Instructions to follow: Reproduce each entry exactly as it reads. Leave the images out.

Provided entries:

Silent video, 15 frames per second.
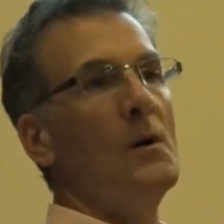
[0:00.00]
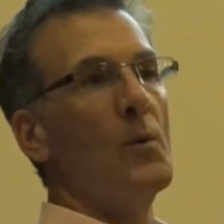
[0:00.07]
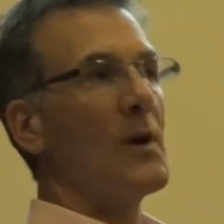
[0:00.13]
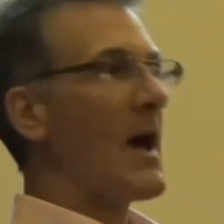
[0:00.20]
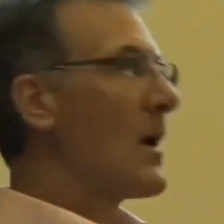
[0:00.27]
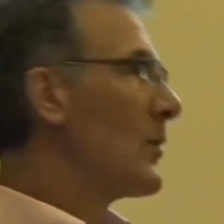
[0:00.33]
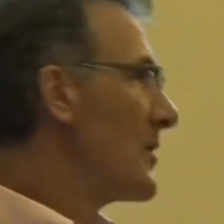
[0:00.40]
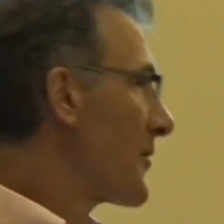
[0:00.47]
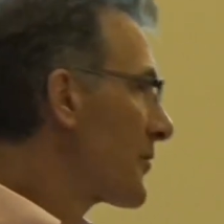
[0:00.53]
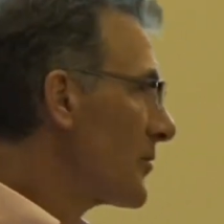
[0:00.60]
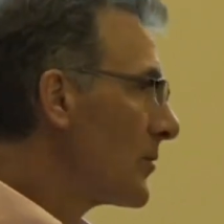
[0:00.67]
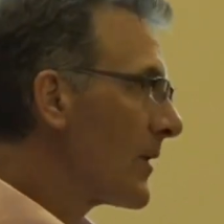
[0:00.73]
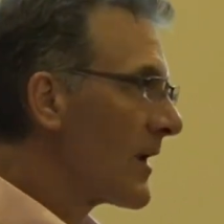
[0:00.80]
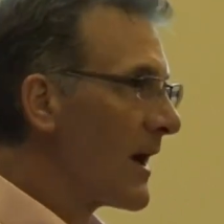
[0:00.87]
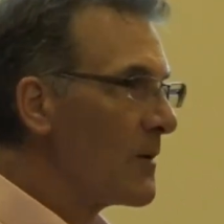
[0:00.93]
when I went
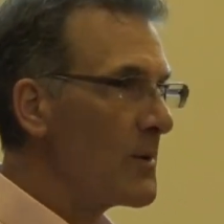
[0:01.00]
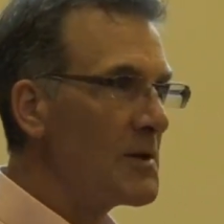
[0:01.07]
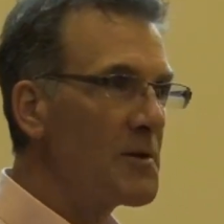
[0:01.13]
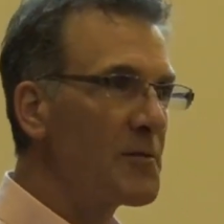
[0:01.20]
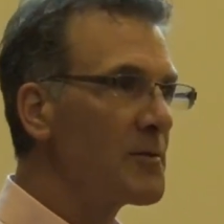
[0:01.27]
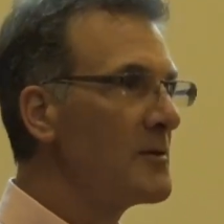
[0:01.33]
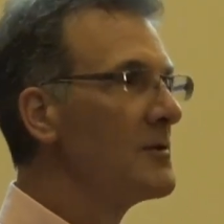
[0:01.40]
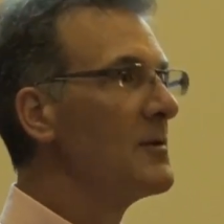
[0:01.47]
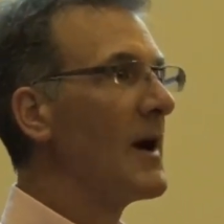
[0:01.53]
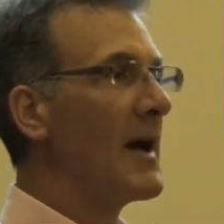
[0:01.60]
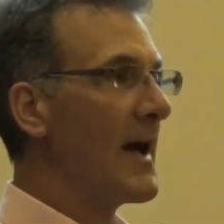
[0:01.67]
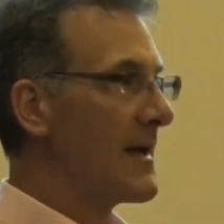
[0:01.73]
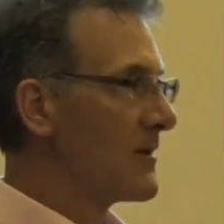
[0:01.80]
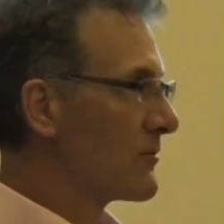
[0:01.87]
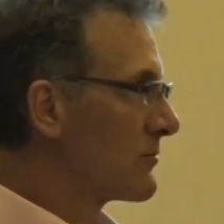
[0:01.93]
through what I went through, I
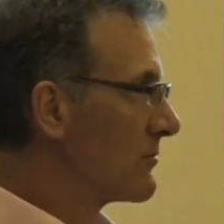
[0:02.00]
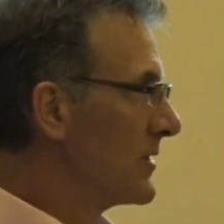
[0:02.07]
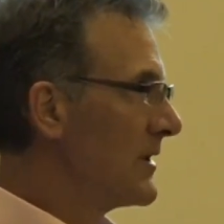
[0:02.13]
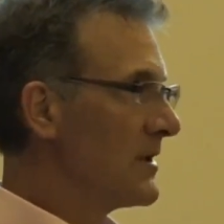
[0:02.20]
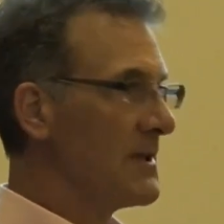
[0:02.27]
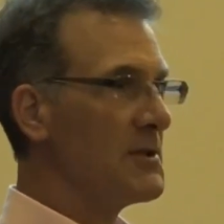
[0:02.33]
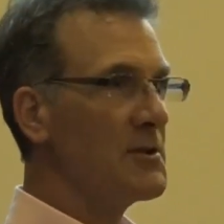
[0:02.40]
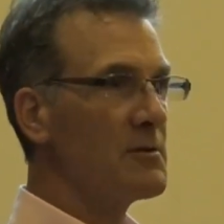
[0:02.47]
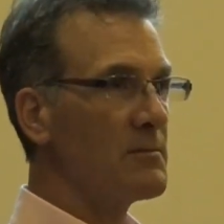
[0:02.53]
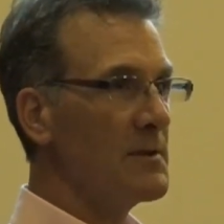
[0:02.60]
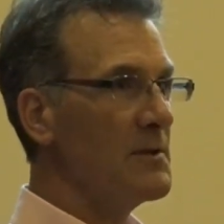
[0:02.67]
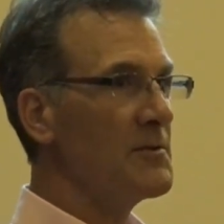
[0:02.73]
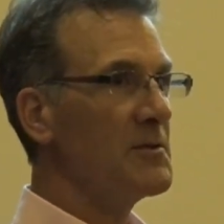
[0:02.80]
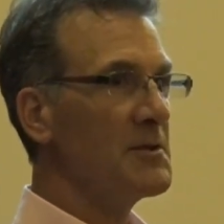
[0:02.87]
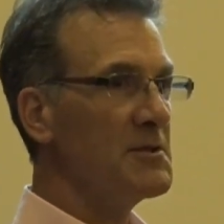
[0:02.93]
had a really good
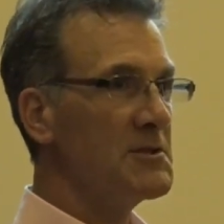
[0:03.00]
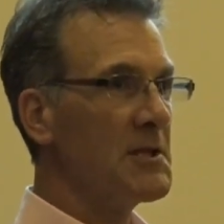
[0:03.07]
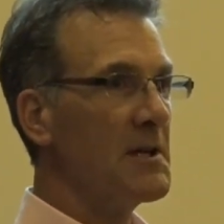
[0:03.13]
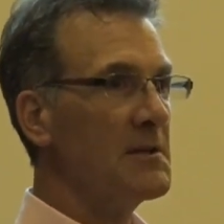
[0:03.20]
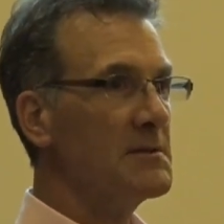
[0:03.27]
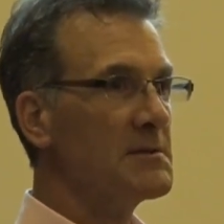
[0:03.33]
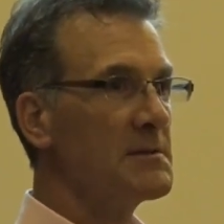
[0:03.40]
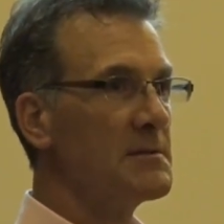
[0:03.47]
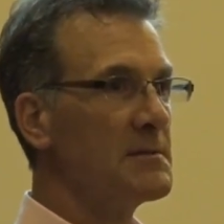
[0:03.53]
reason to change.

Written solution:
Silent video, 15 frames per second.
[0:00.00]
[0:00.07]
[0:00.13]
[0:00.20]
[0:00.27]
[0:00.33]
[0:00.40]
[0:00.47]
[0:00.53]
[0:00.60]
[0:00.67]
[0:00.73]
[0:00.80]
[0:00.87]
[0:00.93]
when I went
[0:01.00]
[0:01.07]
[0:01.13]
[0:01.20]
[0:01.27]
[0:01.33]
[0:01.40]
[0:01.47]
[0:01.53]
[0:01.60]
[0:01.67]
[0:01.73]
[0:01.80]
[0:01.87]
[0:01.93]
through what I went through, I
[0:02.00]
[0:02.07]
[0:02.13]
[0:02.20]
[0:02.27]
[0:02.33]
[0:02.40]
[0:02.47]
[0:02.53]
[0:02.60]
[0:02.67]
[0:02.73]
[0:02.80]
[0:02.87]
[0:02.93]
had a really good
[0:03.00]
[0:03.07]
[0:03.13]
[0:03.20]
[0:03.27]
[0:03.33]
[0:03.40]
[0:03.47]
[0:03.53]
reason to change.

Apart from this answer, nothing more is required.